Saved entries
═══
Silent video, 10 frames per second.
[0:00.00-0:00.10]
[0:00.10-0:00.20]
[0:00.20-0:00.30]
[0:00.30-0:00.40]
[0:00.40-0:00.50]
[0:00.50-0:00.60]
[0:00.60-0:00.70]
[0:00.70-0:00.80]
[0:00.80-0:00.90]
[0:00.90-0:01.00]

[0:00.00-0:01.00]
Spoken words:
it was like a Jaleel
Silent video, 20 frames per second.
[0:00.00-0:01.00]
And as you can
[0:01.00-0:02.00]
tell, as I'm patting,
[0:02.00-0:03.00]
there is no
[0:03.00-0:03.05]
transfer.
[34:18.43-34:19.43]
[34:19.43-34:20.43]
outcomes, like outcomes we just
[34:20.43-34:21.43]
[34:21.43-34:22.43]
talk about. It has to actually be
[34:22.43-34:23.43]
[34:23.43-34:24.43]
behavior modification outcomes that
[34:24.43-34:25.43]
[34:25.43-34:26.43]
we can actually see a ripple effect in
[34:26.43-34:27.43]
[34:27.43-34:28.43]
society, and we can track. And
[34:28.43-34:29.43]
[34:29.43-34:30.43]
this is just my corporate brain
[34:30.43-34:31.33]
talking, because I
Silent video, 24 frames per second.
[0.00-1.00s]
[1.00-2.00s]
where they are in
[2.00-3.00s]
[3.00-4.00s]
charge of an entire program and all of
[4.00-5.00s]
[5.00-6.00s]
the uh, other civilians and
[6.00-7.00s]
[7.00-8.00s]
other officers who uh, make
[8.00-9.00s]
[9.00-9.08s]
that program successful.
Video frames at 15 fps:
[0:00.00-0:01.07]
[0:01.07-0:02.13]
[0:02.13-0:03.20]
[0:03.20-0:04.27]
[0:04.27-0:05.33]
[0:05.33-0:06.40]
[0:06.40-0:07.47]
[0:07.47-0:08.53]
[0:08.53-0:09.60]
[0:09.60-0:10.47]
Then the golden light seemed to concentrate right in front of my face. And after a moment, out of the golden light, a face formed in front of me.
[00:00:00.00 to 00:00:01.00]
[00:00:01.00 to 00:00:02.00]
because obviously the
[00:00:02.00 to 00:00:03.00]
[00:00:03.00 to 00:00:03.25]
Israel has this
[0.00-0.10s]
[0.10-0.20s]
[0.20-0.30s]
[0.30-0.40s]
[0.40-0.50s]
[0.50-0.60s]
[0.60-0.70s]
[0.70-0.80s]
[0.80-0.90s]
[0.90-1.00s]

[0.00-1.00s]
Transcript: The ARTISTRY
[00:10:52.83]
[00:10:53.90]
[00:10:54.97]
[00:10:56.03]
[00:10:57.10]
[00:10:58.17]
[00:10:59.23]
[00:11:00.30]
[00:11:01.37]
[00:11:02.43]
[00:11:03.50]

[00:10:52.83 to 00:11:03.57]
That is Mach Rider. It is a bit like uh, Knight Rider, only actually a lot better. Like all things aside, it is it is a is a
═══
• **Instructions to follow**: The lines above that hold the word "second" need counting; write the count and nothing more.

• **Worked solution**: 3